● **The problem**:
Every record here must be copied exactly, except for the images it holds.

Saved data entries
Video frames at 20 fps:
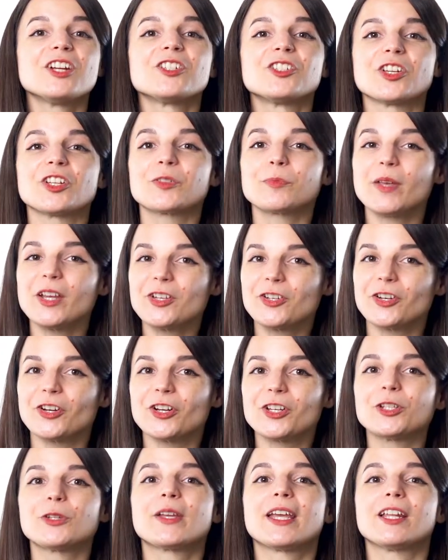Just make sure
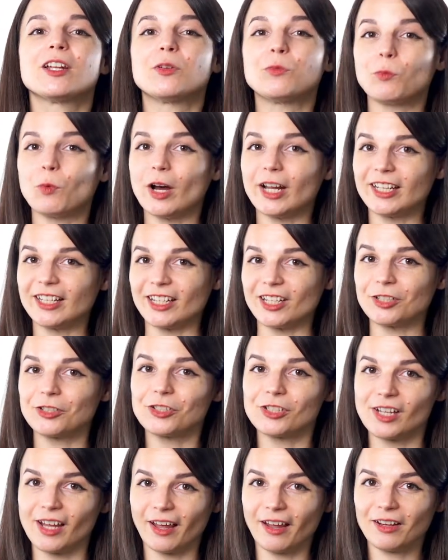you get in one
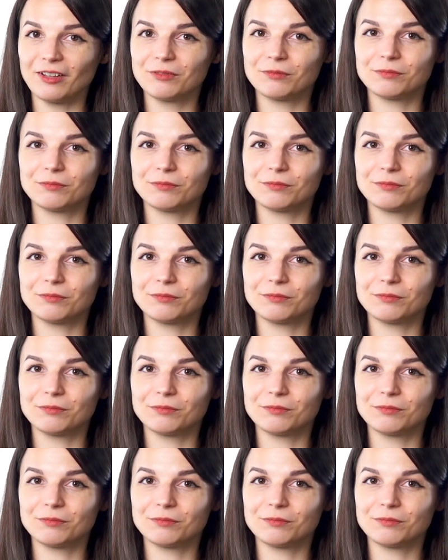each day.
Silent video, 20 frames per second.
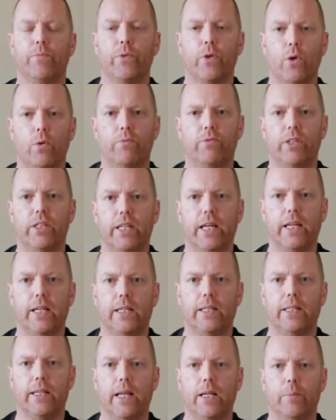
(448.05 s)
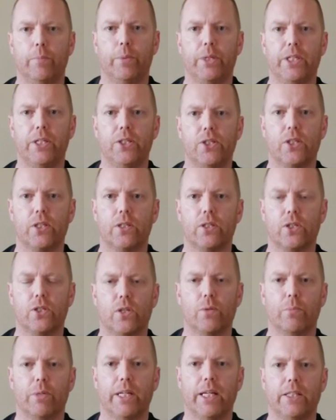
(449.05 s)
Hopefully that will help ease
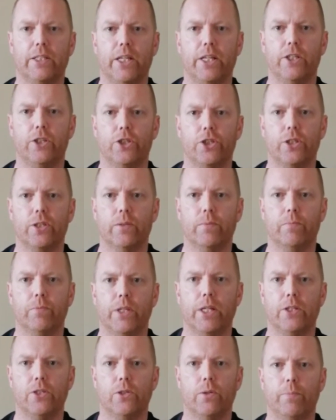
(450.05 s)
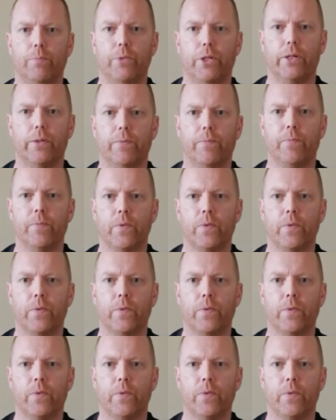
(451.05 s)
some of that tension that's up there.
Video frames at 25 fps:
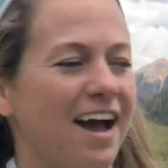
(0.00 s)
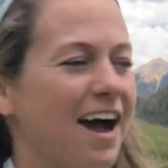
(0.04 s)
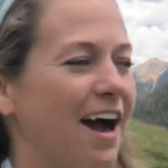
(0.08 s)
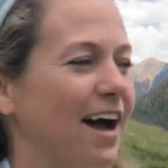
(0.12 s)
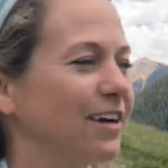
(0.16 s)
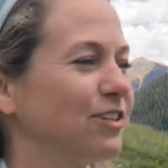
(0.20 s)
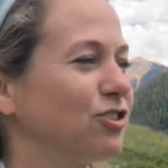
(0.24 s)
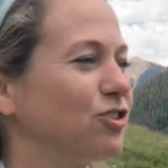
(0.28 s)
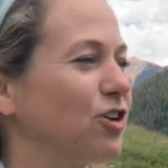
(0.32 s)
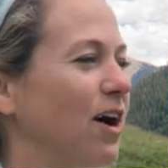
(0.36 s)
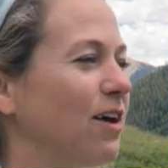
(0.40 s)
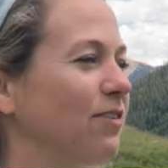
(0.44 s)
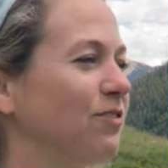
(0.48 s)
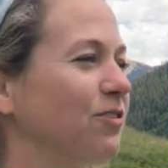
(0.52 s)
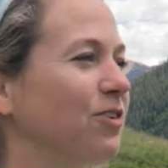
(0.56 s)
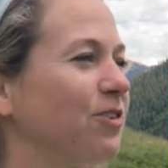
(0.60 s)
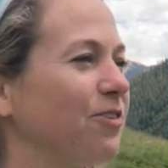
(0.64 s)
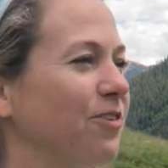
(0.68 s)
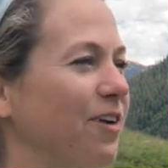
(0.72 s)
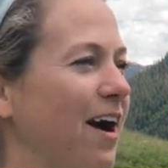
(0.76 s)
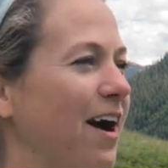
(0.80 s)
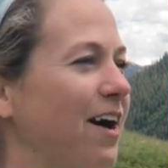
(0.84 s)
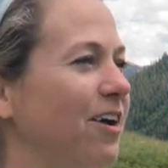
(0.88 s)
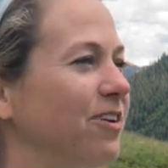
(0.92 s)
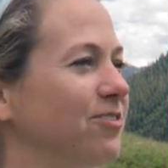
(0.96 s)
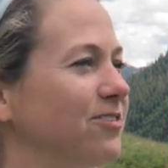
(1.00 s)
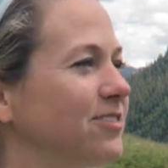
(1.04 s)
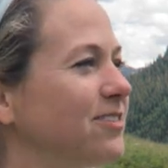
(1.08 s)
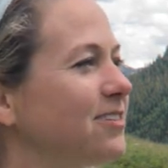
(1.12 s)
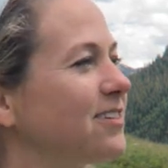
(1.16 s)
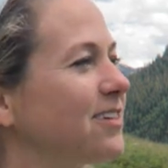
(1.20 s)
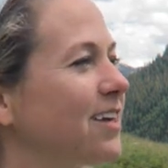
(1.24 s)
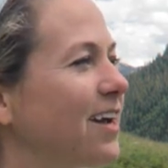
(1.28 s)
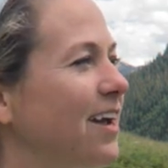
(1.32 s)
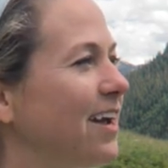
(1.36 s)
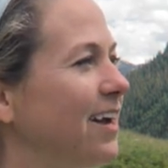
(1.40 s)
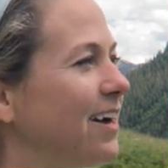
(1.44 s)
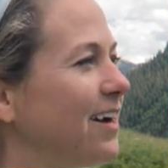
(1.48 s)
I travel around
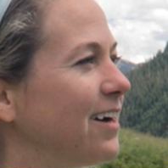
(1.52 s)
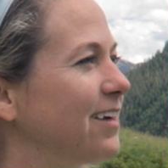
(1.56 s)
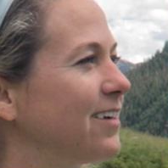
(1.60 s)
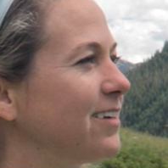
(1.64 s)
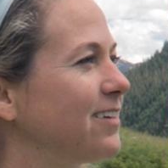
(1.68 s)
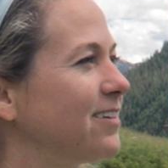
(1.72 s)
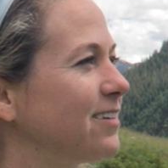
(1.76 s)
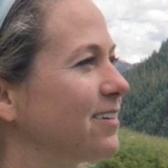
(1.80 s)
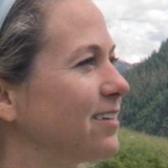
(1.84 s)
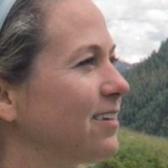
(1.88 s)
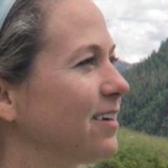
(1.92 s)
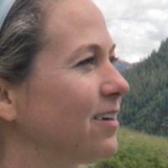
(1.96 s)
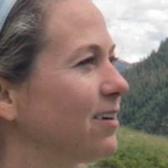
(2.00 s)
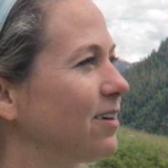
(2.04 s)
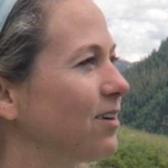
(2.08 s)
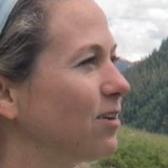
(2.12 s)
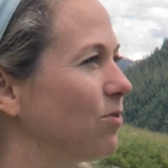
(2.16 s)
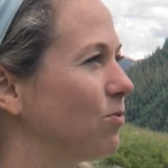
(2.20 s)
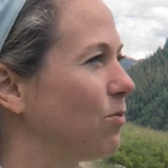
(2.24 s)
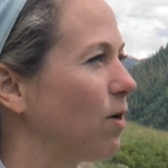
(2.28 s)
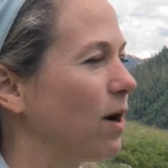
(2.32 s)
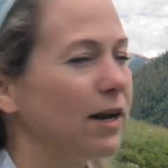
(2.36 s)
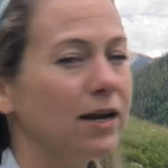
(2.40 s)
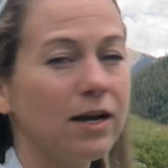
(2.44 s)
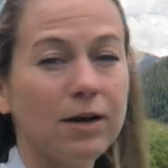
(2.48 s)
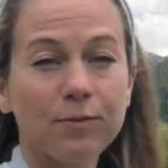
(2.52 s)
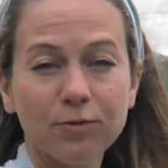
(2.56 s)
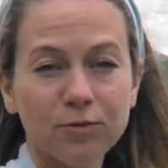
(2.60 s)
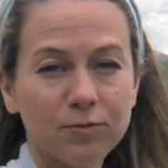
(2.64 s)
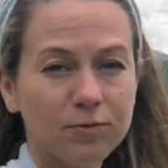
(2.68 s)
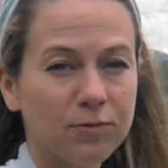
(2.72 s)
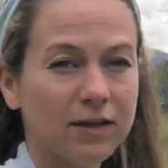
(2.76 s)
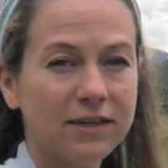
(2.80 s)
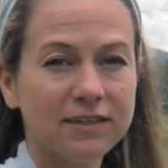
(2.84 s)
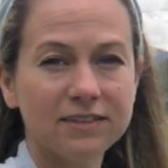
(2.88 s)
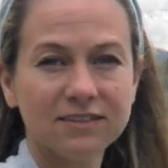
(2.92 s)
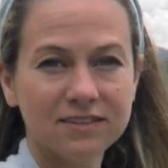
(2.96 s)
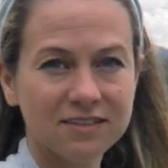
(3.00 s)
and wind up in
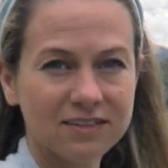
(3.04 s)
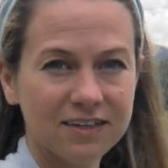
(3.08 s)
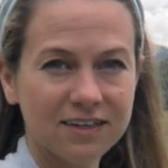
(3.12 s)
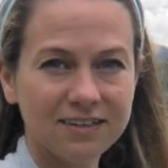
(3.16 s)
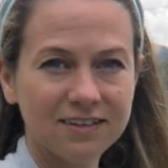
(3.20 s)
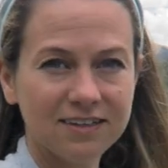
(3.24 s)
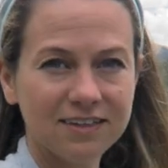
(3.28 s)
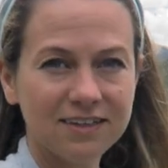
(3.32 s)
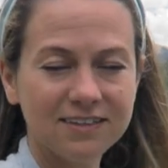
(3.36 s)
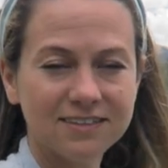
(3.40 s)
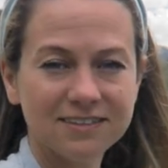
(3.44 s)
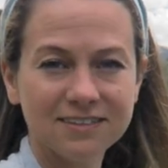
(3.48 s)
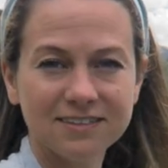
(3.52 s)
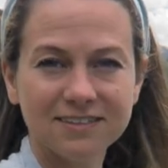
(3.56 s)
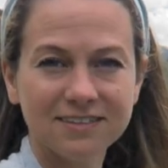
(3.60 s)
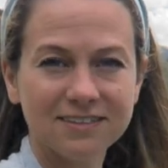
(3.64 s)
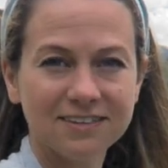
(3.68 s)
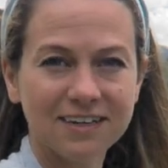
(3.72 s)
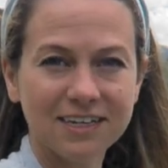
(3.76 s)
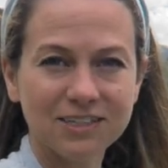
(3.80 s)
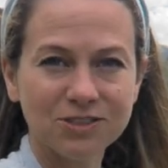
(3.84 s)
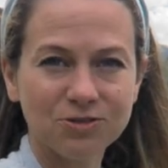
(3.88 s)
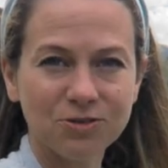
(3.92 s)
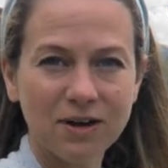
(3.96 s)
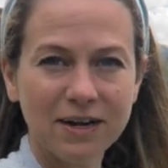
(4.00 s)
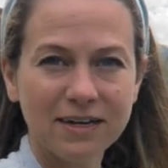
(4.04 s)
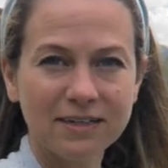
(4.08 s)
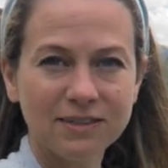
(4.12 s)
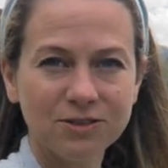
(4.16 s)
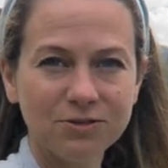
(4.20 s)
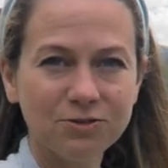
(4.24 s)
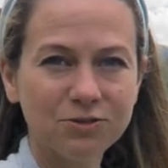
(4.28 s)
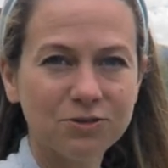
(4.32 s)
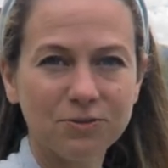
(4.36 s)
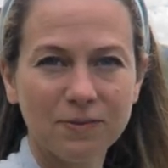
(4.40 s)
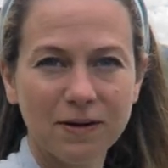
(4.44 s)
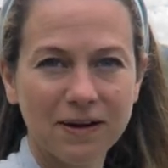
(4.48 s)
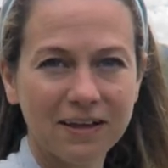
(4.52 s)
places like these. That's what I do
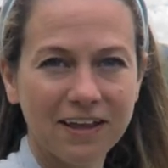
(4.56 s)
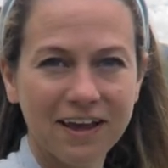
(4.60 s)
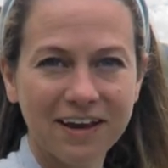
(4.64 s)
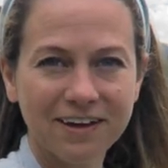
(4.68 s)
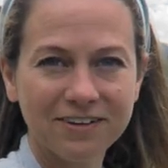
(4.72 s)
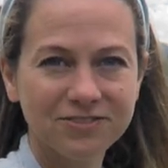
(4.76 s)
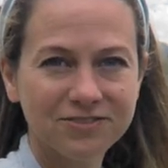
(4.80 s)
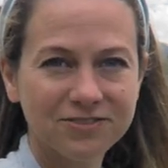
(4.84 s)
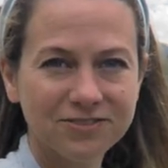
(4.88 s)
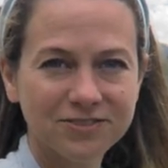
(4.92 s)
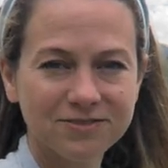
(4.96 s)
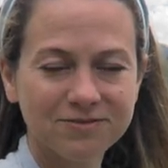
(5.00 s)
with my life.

● **Result of this exercise**:
Video frames at 20 fps:
Just make sure
you get in one
each day.
Silent video, 20 frames per second.
(448.05 s)
(449.05 s)
Hopefully that will help ease
(450.05 s)
(451.05 s)
some of that tension that's up there.
Video frames at 25 fps:
(0.00 s)
(0.04 s)
(0.08 s)
(0.12 s)
(0.16 s)
(0.20 s)
(0.24 s)
(0.28 s)
(0.32 s)
(0.36 s)
(0.40 s)
(0.44 s)
(0.48 s)
(0.52 s)
(0.56 s)
(0.60 s)
(0.64 s)
(0.68 s)
(0.72 s)
(0.76 s)
(0.80 s)
(0.84 s)
(0.88 s)
(0.92 s)
(0.96 s)
(1.00 s)
(1.04 s)
(1.08 s)
(1.12 s)
(1.16 s)
(1.20 s)
(1.24 s)
(1.28 s)
(1.32 s)
(1.36 s)
(1.40 s)
(1.44 s)
(1.48 s)
I travel around
(1.52 s)
(1.56 s)
(1.60 s)
(1.64 s)
(1.68 s)
(1.72 s)
(1.76 s)
(1.80 s)
(1.84 s)
(1.88 s)
(1.92 s)
(1.96 s)
(2.00 s)
(2.04 s)
(2.08 s)
(2.12 s)
(2.16 s)
(2.20 s)
(2.24 s)
(2.28 s)
(2.32 s)
(2.36 s)
(2.40 s)
(2.44 s)
(2.48 s)
(2.52 s)
(2.56 s)
(2.60 s)
(2.64 s)
(2.68 s)
(2.72 s)
(2.76 s)
(2.80 s)
(2.84 s)
(2.88 s)
(2.92 s)
(2.96 s)
(3.00 s)
and wind up in
(3.04 s)
(3.08 s)
(3.12 s)
(3.16 s)
(3.20 s)
(3.24 s)
(3.28 s)
(3.32 s)
(3.36 s)
(3.40 s)
(3.44 s)
(3.48 s)
(3.52 s)
(3.56 s)
(3.60 s)
(3.64 s)
(3.68 s)
(3.72 s)
(3.76 s)
(3.80 s)
(3.84 s)
(3.88 s)
(3.92 s)
(3.96 s)
(4.00 s)
(4.04 s)
(4.08 s)
(4.12 s)
(4.16 s)
(4.20 s)
(4.24 s)
(4.28 s)
(4.32 s)
(4.36 s)
(4.40 s)
(4.44 s)
(4.48 s)
(4.52 s)
places like these. That's what I do
(4.56 s)
(4.60 s)
(4.64 s)
(4.68 s)
(4.72 s)
(4.76 s)
(4.80 s)
(4.84 s)
(4.88 s)
(4.92 s)
(4.96 s)
(5.00 s)
with my life.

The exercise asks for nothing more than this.